O Mad Max tupiniquim sobre duas rodas


              As vezes meu face atualiza com alguma mensagem sobre blitz na pinheiro ou "não passa nada na sinimbu". Quando eu vejo isso eu me sinto como se caxias do sul ficasse em outro planeta de tão longe. Mas aí, na mesma tarde eu recebo duas coisas que fazem com que eu me sinta em casa: um desenho feito por um autista e uma mensagem do Marcelo Pedroso no whats: "guardei o Yoshi pra vc". Tinha um yoshi de pelúcia no vagão e o Marmelo sabe quantas vezes eu pensei em roubar aquele dinossauro verde. Nunca consegui.  Não que não tivessem rolado várias oportunidades, mas roubar do único chefe que tive que não me deixava trabalhar como se ele estivesse contra mim era impensável.  E no fim, com todo o caos que fechar um bar envolve, ele lembrou de mim...Muchas muchas gracias, Jefe.




            Nunca senti tanto calor na vida quanto aqui em Estreito. A relação suor x quantidade de água que se toma torna a bexiga quase inútil. Por mais água que se tome, mijar é quase impossível.
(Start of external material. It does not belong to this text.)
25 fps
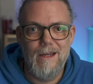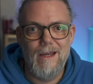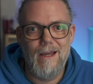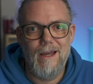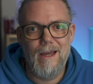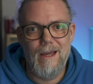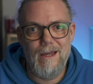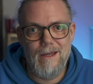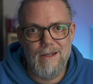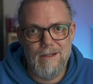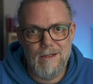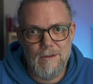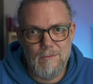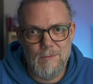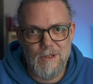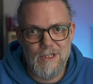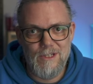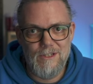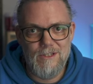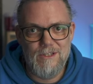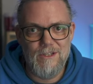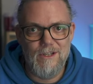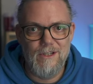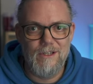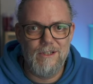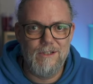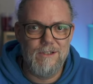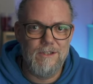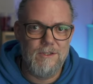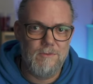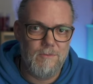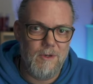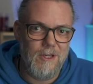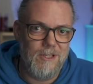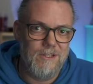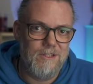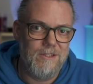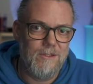And it means I can
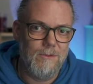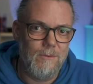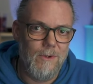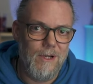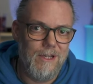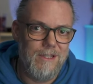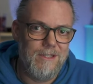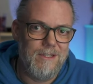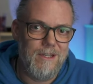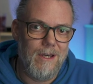space the weights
E quando soltei o primeiro bah dentro do mercado, a mulher do caixa me perguntou se eu também era de Anta Gorda.  Descobri que além do caminhão que eu vi na estrada pra cá, tem vários antagordenses na cidade. Eu preciso encontrá-los nem que seja só pra perguntar que diabos eles estão fazendo aqui.

                   É impossível ficar na rua sem que a cada cinco minutos apareça um habitante local numa bicicleta ou numa moto  - ou mesmo a pé - vendendo alguma coisa: água de coco, sucos, saladas de frutas, salgados de origem (e cor) duvidosas. Outra coisa que chama a atenção são os paredões de som. Não basta colocar  muito som nos carros, é preciso que eles fiquem empilhados e sejam grandes. Ainda não encontrei uma caminhonete sem um monte de alto falantes e cornetas na caçamba.  

                   E a quantidade de motos aqui é impressionante. Chego a pensar que aqui tem mais motos do que pessoas. E em cada quadra, umas 8 ou 9 lojas de alguma coisa relacionada com motos. Mas mesmo com toda movimentação, há um ar de cidade fantasma aqui. O mormaço faz com que eu espere ver a qualquer momento um daqueles tufos de feno rolando.